Exercise instructions
Every record shown below is to be output exactly.

Saved entries:

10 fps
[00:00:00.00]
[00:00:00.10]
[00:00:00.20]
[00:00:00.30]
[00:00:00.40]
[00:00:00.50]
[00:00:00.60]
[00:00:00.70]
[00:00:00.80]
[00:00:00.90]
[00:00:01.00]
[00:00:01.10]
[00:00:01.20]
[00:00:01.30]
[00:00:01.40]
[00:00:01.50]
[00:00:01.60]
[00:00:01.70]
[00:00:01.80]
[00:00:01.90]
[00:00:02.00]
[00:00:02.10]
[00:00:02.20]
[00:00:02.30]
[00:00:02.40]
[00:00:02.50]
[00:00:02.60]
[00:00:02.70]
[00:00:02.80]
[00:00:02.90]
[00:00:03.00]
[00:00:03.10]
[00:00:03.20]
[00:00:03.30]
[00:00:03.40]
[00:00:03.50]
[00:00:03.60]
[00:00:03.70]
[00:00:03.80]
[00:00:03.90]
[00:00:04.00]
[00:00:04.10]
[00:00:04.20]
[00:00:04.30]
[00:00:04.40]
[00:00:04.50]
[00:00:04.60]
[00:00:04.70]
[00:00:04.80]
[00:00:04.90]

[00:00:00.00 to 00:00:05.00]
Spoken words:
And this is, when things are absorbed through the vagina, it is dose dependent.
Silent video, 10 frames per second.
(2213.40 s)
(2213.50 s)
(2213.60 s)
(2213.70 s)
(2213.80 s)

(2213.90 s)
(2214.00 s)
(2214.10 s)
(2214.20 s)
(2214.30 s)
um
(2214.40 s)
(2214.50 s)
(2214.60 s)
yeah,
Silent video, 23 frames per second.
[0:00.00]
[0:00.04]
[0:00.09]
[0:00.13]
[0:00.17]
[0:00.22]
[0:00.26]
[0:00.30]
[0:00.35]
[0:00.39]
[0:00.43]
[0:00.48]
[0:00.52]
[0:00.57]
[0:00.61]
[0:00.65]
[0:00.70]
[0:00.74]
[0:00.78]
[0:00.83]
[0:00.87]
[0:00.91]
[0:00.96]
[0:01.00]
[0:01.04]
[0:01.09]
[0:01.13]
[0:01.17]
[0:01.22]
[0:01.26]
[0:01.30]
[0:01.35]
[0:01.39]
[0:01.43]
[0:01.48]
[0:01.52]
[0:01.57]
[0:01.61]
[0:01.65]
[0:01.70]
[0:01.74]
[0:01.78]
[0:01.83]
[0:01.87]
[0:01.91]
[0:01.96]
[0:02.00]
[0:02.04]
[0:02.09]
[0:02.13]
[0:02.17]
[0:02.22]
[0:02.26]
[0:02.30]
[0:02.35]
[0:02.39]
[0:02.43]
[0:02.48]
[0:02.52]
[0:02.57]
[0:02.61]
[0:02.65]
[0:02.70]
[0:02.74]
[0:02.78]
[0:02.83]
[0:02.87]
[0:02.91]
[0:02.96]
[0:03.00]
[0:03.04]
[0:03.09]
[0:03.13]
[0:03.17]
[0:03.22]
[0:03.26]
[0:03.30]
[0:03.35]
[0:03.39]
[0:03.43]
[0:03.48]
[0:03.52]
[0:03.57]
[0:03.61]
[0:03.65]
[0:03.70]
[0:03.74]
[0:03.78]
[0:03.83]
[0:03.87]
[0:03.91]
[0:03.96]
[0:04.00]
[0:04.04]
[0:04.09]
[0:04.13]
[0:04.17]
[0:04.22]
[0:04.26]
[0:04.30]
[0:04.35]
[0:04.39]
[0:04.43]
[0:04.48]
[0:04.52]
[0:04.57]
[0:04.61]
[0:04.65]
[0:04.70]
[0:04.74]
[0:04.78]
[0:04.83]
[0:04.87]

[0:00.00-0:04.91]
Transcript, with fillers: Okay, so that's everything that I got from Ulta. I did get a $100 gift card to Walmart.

Answer below
10 fps
[00:00:00.00]
[00:00:00.10]
[00:00:00.20]
[00:00:00.30]
[00:00:00.40]
[00:00:00.50]
[00:00:00.60]
[00:00:00.70]
[00:00:00.80]
[00:00:00.90]
[00:00:01.00]
[00:00:01.10]
[00:00:01.20]
[00:00:01.30]
[00:00:01.40]
[00:00:01.50]
[00:00:01.60]
[00:00:01.70]
[00:00:01.80]
[00:00:01.90]
[00:00:02.00]
[00:00:02.10]
[00:00:02.20]
[00:00:02.30]
[00:00:02.40]
[00:00:02.50]
[00:00:02.60]
[00:00:02.70]
[00:00:02.80]
[00:00:02.90]
[00:00:03.00]
[00:00:03.10]
[00:00:03.20]
[00:00:03.30]
[00:00:03.40]
[00:00:03.50]
[00:00:03.60]
[00:00:03.70]
[00:00:03.80]
[00:00:03.90]
[00:00:04.00]
[00:00:04.10]
[00:00:04.20]
[00:00:04.30]
[00:00:04.40]
[00:00:04.50]
[00:00:04.60]
[00:00:04.70]
[00:00:04.80]
[00:00:04.90]

[00:00:00.00 to 00:00:05.00]
Spoken words:
And this is, when things are absorbed through the vagina, it is dose dependent.
Silent video, 10 frames per second.
(2213.40 s)
(2213.50 s)
(2213.60 s)
(2213.70 s)
(2213.80 s)

(2213.90 s)
(2214.00 s)
(2214.10 s)
(2214.20 s)
(2214.30 s)
um
(2214.40 s)
(2214.50 s)
(2214.60 s)
yeah,
Silent video, 23 frames per second.
[0:00.00]
[0:00.04]
[0:00.09]
[0:00.13]
[0:00.17]
[0:00.22]
[0:00.26]
[0:00.30]
[0:00.35]
[0:00.39]
[0:00.43]
[0:00.48]
[0:00.52]
[0:00.57]
[0:00.61]
[0:00.65]
[0:00.70]
[0:00.74]
[0:00.78]
[0:00.83]
[0:00.87]
[0:00.91]
[0:00.96]
[0:01.00]
[0:01.04]
[0:01.09]
[0:01.13]
[0:01.17]
[0:01.22]
[0:01.26]
[0:01.30]
[0:01.35]
[0:01.39]
[0:01.43]
[0:01.48]
[0:01.52]
[0:01.57]
[0:01.61]
[0:01.65]
[0:01.70]
[0:01.74]
[0:01.78]
[0:01.83]
[0:01.87]
[0:01.91]
[0:01.96]
[0:02.00]
[0:02.04]
[0:02.09]
[0:02.13]
[0:02.17]
[0:02.22]
[0:02.26]
[0:02.30]
[0:02.35]
[0:02.39]
[0:02.43]
[0:02.48]
[0:02.52]
[0:02.57]
[0:02.61]
[0:02.65]
[0:02.70]
[0:02.74]
[0:02.78]
[0:02.83]
[0:02.87]
[0:02.91]
[0:02.96]
[0:03.00]
[0:03.04]
[0:03.09]
[0:03.13]
[0:03.17]
[0:03.22]
[0:03.26]
[0:03.30]
[0:03.35]
[0:03.39]
[0:03.43]
[0:03.48]
[0:03.52]
[0:03.57]
[0:03.61]
[0:03.65]
[0:03.70]
[0:03.74]
[0:03.78]
[0:03.83]
[0:03.87]
[0:03.91]
[0:03.96]
[0:04.00]
[0:04.04]
[0:04.09]
[0:04.13]
[0:04.17]
[0:04.22]
[0:04.26]
[0:04.30]
[0:04.35]
[0:04.39]
[0:04.43]
[0:04.48]
[0:04.52]
[0:04.57]
[0:04.61]
[0:04.65]
[0:04.70]
[0:04.74]
[0:04.78]
[0:04.83]
[0:04.87]

[0:00.00-0:04.91]
Transcript, with fillers: Okay, so that's everything that I got from Ulta. I did get a $100 gift card to Walmart.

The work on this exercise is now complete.